Fire science as a field is challenged by rapidly changing fire regimes, climate change, and growing human populations in WUIs. A recent synthesis of these challenges (Shuman et al. 2022) identified a need to integrate across disciplines, co-produce knowledge, utilize big data, and develop models with human and natural dimensions. Spatial modeling using geographic information systems (GIS) offers a quantitative approach for resolving biological conservation and landscape management issues (Hiers et al., 2003; Kandel et al., 2015). It provides a mechanism by which spatially explicit quantitative and qualitative data can be integrated to analyze and model landscape level processes at different spatial scales. For example, GIS can be used to integrate multiple determinant factors affecting fire management across a landscape into a single spatially and temporally explicit management model that informs and drives management decisions. By displaying the different factors influencing fire management planning in a spatially explicit fashion, contrasting issues within the landscape can be modeled in their granularity by assigning numerical, standardized scores based on expert opinion and published research.

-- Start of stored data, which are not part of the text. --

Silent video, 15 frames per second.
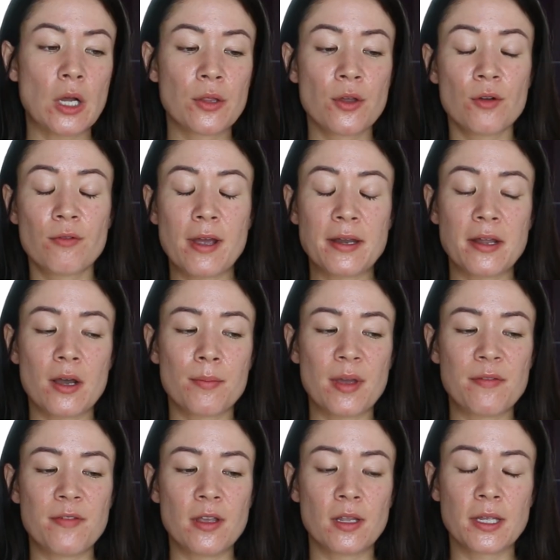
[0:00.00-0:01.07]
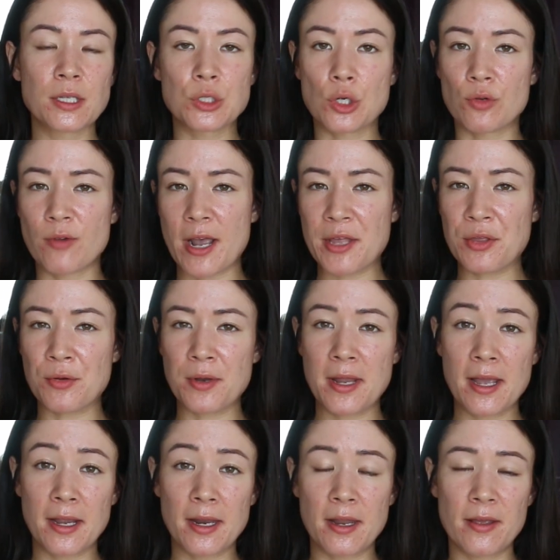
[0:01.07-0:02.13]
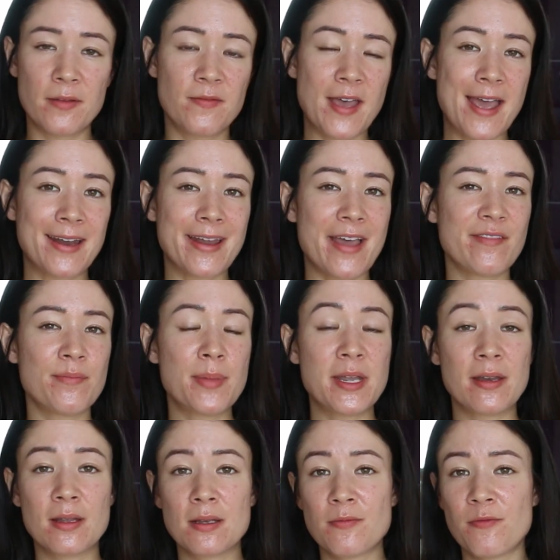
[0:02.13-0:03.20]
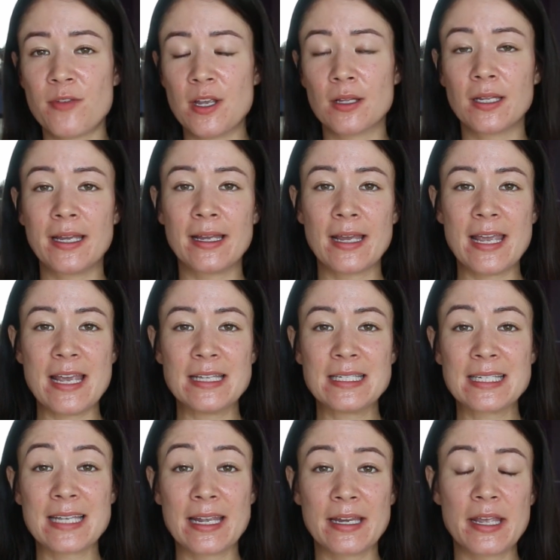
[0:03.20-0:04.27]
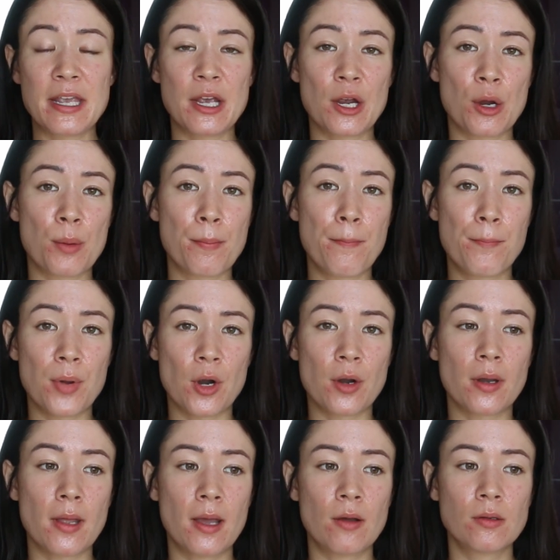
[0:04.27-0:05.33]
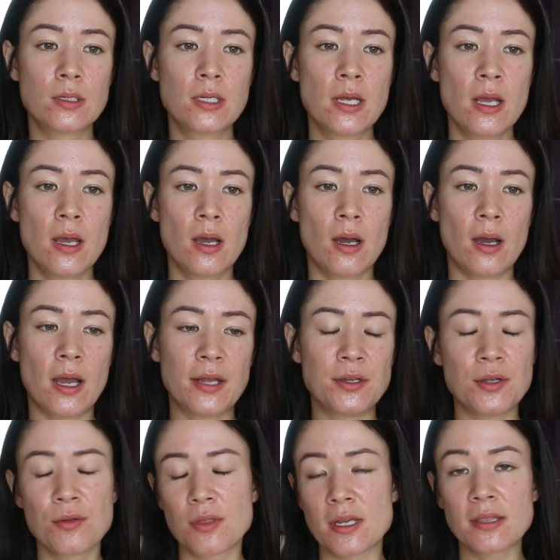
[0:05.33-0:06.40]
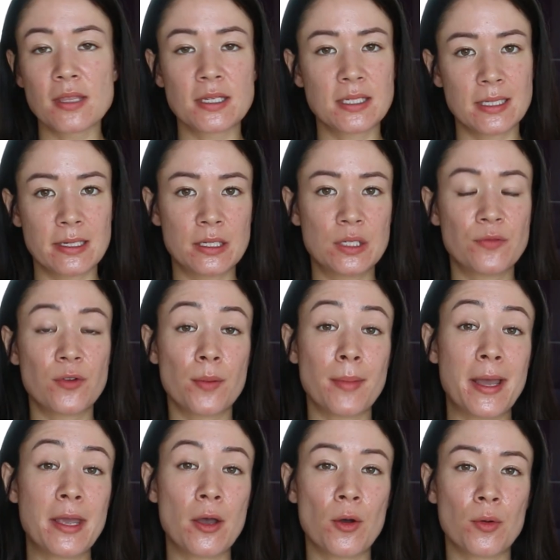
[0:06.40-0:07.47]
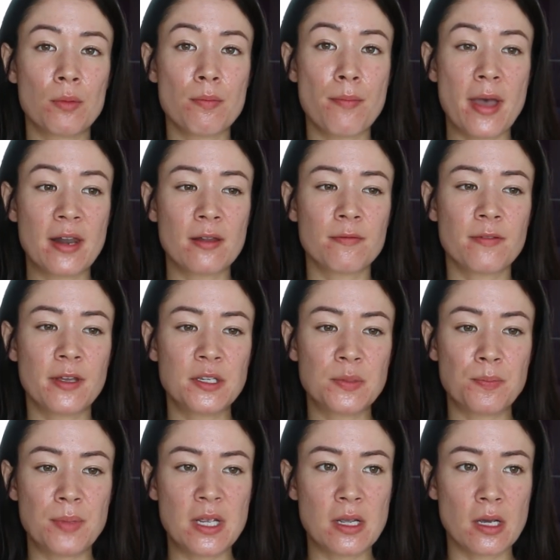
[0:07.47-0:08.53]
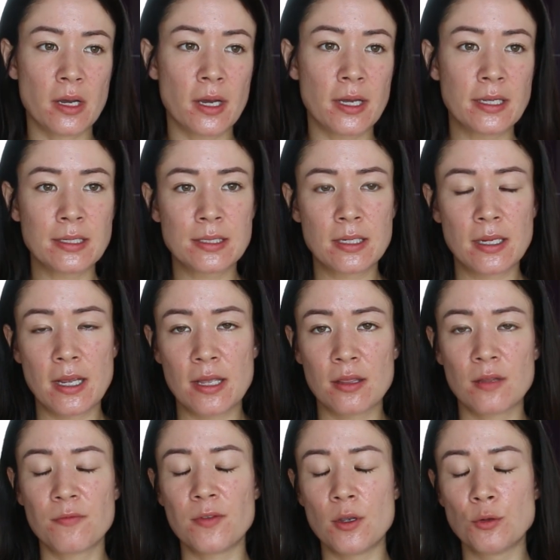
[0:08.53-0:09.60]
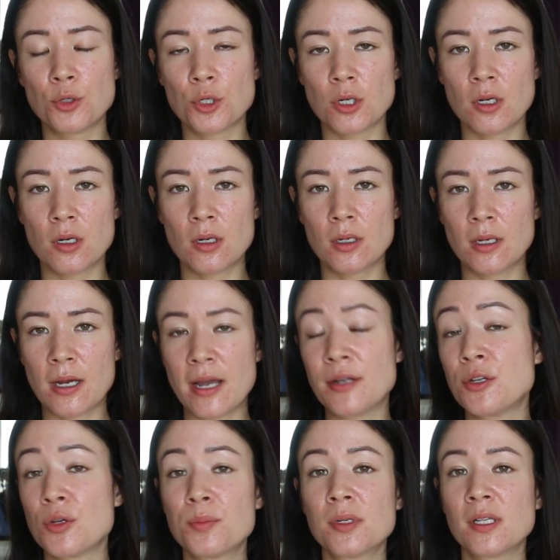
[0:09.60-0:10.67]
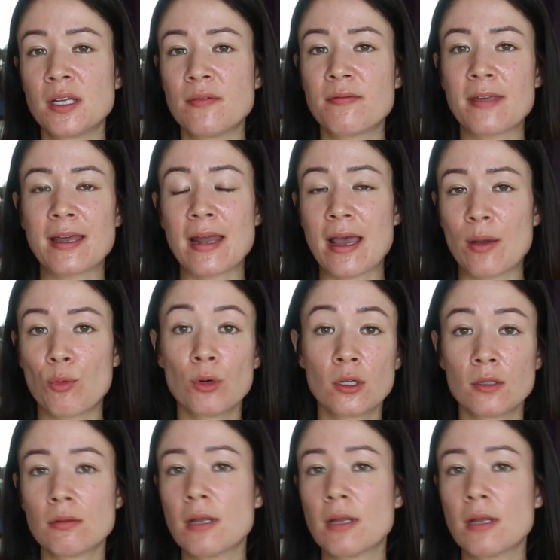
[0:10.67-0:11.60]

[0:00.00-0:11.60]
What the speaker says: Although right now my feelings are rather negative and I've been feeling a skincare burnout, I do think this is for my own benefit because in the future, I do believe that I will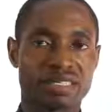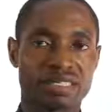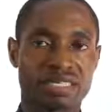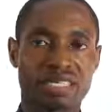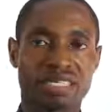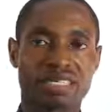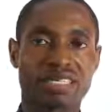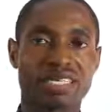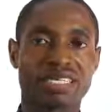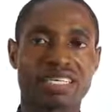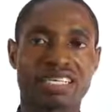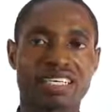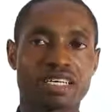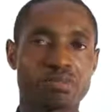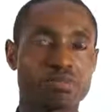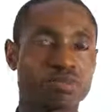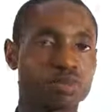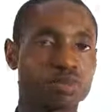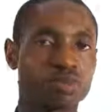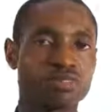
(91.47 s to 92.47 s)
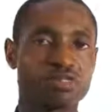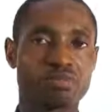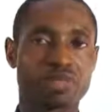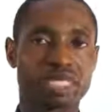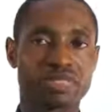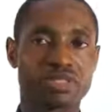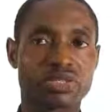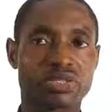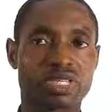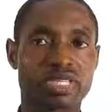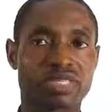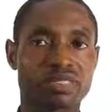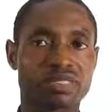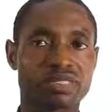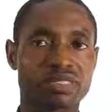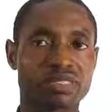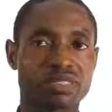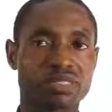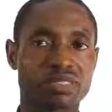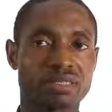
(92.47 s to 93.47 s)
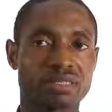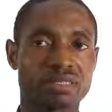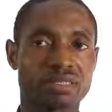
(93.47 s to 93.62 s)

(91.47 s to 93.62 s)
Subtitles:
Standard and approved materials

Fire-related decision-support tools should be employed to manage ecosystems that experience variation in fire regimes at large spatial scales. For example, wetlands of the Florida Everglades vary in hydrology (e.g., days of water inundation or hydroperiod, as well as flooding and drought cycles) and fire return intervals, and therefore need to be managed differently for short- and long-term hydroperiod wetlands (Lockwood et al. 2003). Further, the combined effects of fire and changing hydroperiod influence post-fire recovery and vegetation composition (Ruiz et al. 2013, Kominoski et al. 2022, Nocentini et al. 2024) and are therefore important for habitats structure. In 1958, after recognizing the role of fire in maintaining pine rocklands, Everglades National Park (ENP) ignited the first prescribed fire in National Park Service history (National Park Service, 2023). Since then, prescribed fire has been used as an important conservation tool for fire-prone biomes of ENP: marshes, prairies, and pine rocklands. Fire management planning in ENP is nonetheless a complex matter, as it must address a variety of competing ecological and logistical goals (National Park Service, 2015; Nocentini et al., 2021a). For example, the time window for carrying out a prescribed fire in certain areas of ENP is often constrained by the need to burn with the appropriate hydrologic conditions while also burning outside of the nesting season of endangered species. Although ENP fire management plans are carefully considered and built through expert opinion, which are also based on current conditions observed during helicopter surveys of the landscape, they are mostly based on qualitative rather than quantitative assessments.
Here, we developed a decision-support framework (Fig. 1) and a burn prioritization model that, through fine-scale spatial computations, supported diverse fire regimes across ENP wetland landscape, based on spatial variability of ecosystem types and species habitats, while satisfying the need to protect human life, cultural heritage, and infrastructure. Burn prioritization tools allow natural resource managers to compute FRIs (i.e., fire frequency), and to plan fire management in the medium to long term with high efficiency (Hiers et al., 2003). Fire frequency is particularly critical as it shapes vegetation structure and composition, and subsequently maintains faunal habitats (Griffiths et al., 2015).